• **Goal of the exercise**
Please, in the data that follows, copy exactly the lines from the line with "[00:00:01.00 to 00:00:02.00]" through the last one, both included. Do not include pictures.

── Data to examine

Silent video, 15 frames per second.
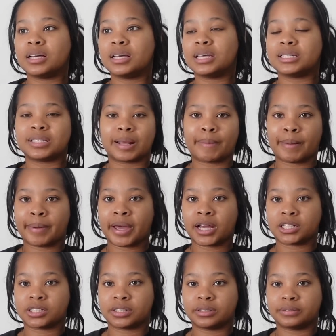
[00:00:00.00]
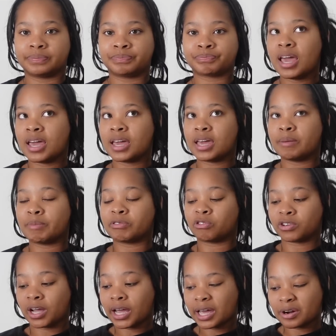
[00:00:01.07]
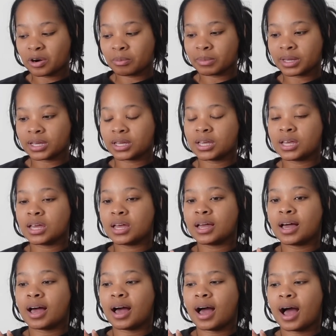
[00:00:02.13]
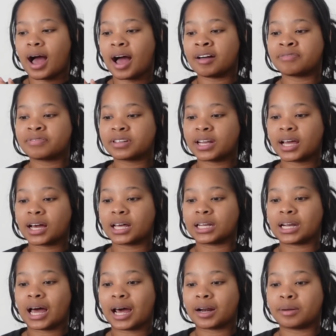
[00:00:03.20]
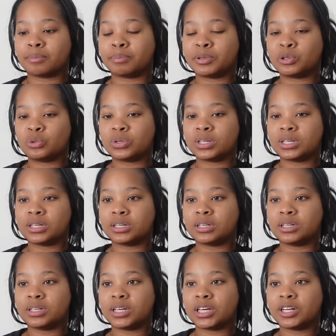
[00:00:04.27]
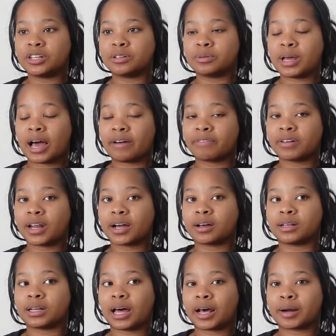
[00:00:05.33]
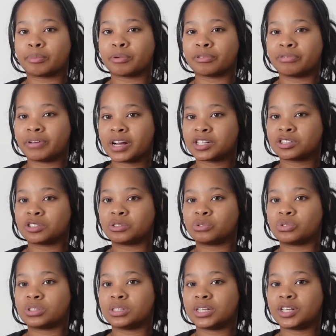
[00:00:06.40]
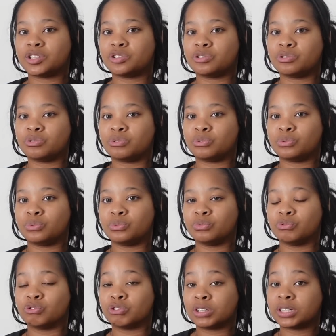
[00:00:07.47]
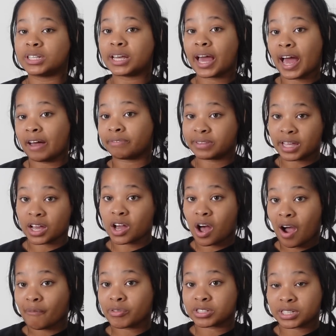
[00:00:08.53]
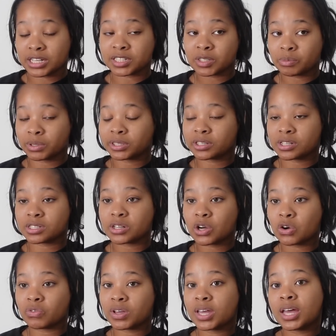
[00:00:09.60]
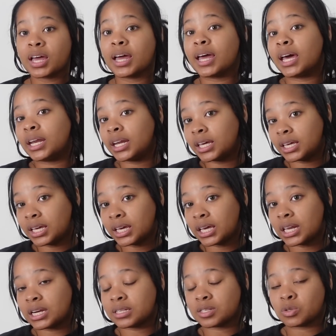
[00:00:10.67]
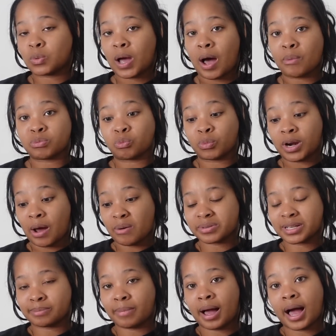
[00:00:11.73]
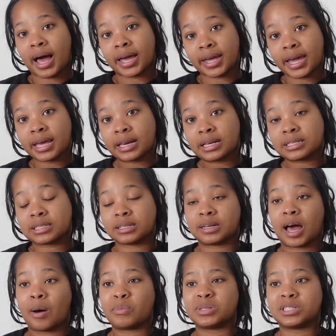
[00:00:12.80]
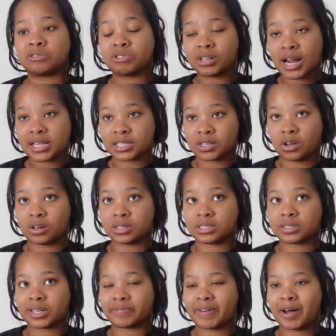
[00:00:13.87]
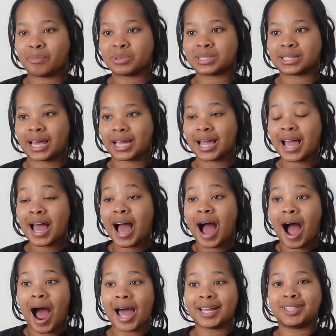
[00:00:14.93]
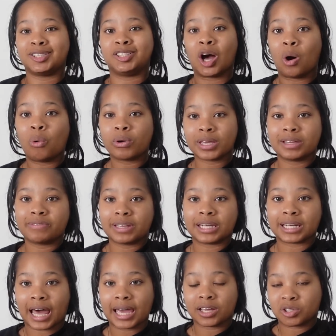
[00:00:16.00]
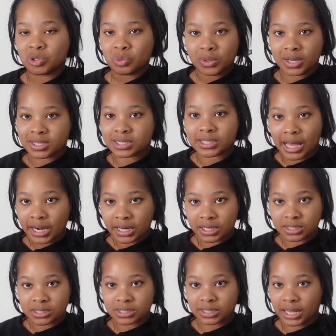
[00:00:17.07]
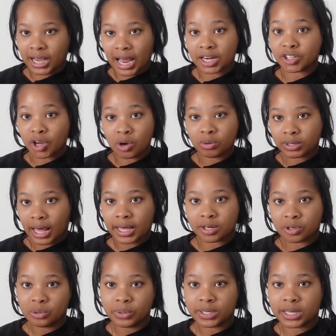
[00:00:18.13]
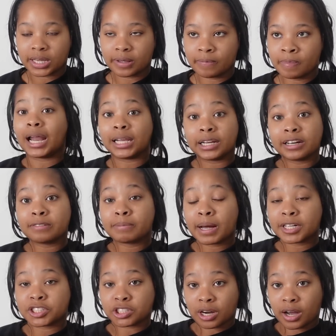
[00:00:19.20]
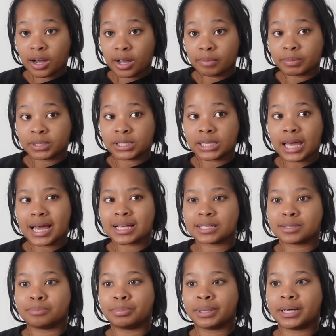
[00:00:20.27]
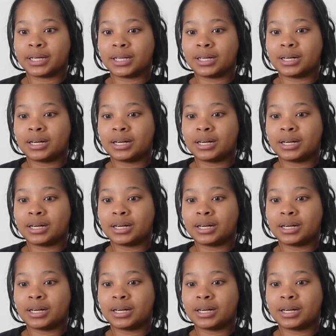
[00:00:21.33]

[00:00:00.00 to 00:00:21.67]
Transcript: is not my passion. And before y'all get on me, I feel like a lot of beauty and I feel like a lot of professionals need to really have that conversation with themselves. And again, this is why when I was in my hiatus and I was realizing all this stuff, I was like, I don't even like doing aesthetics. Like, I don't like doing it. I love my job, yes, but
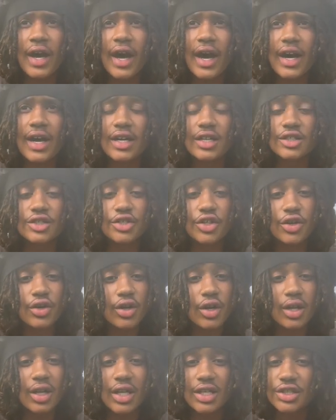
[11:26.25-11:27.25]
as you're
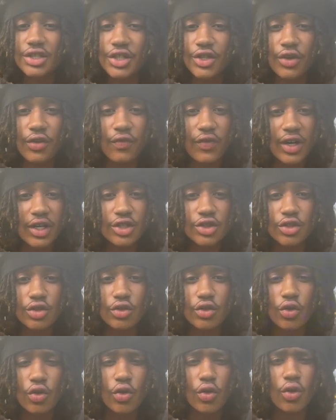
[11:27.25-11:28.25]
cleansing your
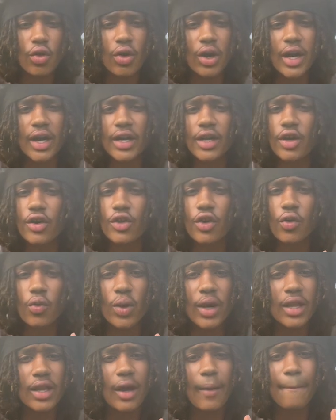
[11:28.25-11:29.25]
vessel or any other
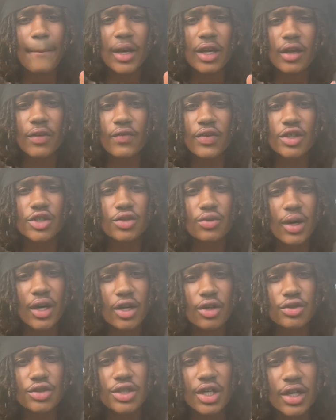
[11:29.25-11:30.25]
way that benefits you
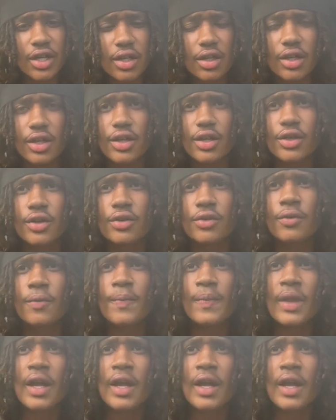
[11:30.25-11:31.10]
energetically, yo.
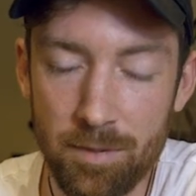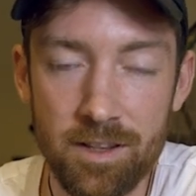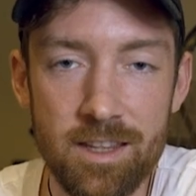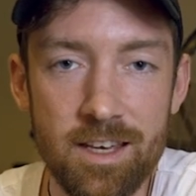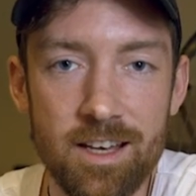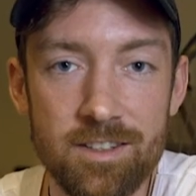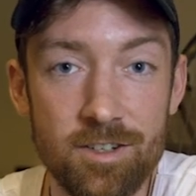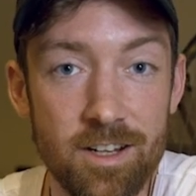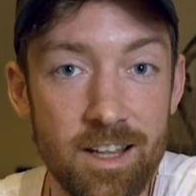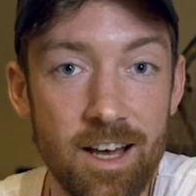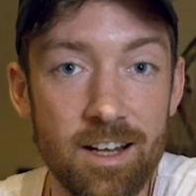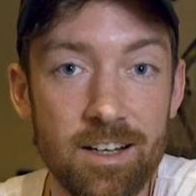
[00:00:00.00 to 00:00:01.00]
But the answer
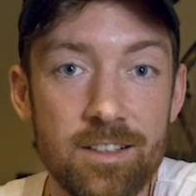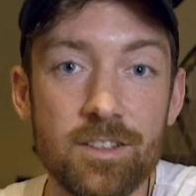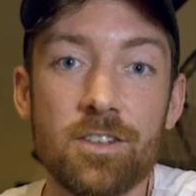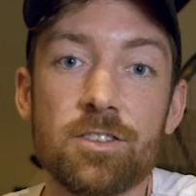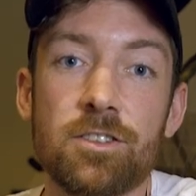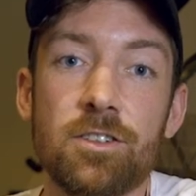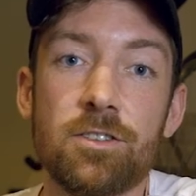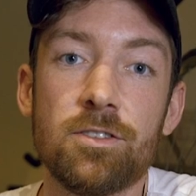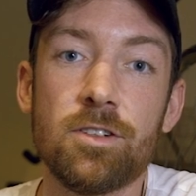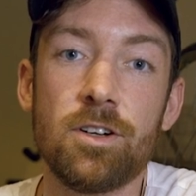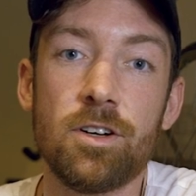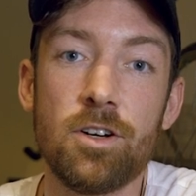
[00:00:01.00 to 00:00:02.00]
to that is
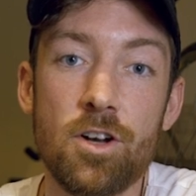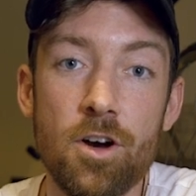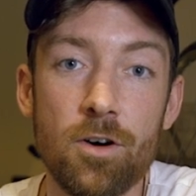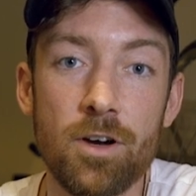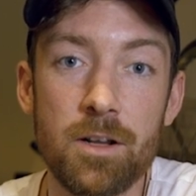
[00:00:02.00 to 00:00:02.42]
also no.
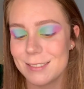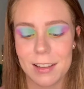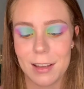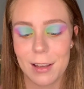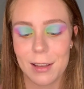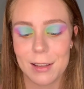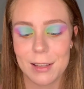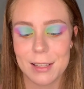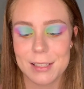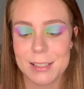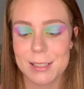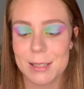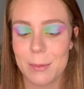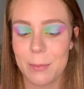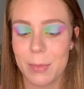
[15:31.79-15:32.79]
It's
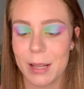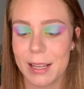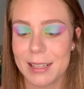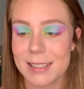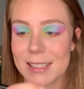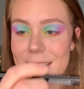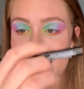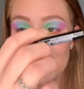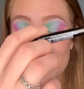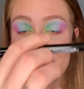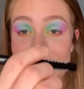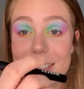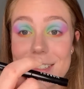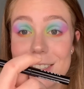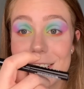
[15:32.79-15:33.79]
blank slate.
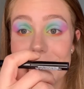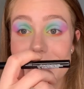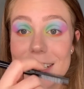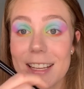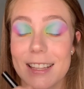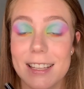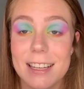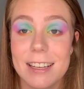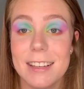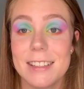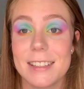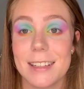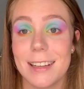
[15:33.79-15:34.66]
It's just like this.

────

• **Written answer**
[00:00:01.00 to 00:00:02.00]
to that is
[00:00:02.00 to 00:00:02.42]
also no.
[15:31.79-15:32.79]
It's
[15:32.79-15:33.79]
blank slate.
[15:33.79-15:34.66]
It's just like this.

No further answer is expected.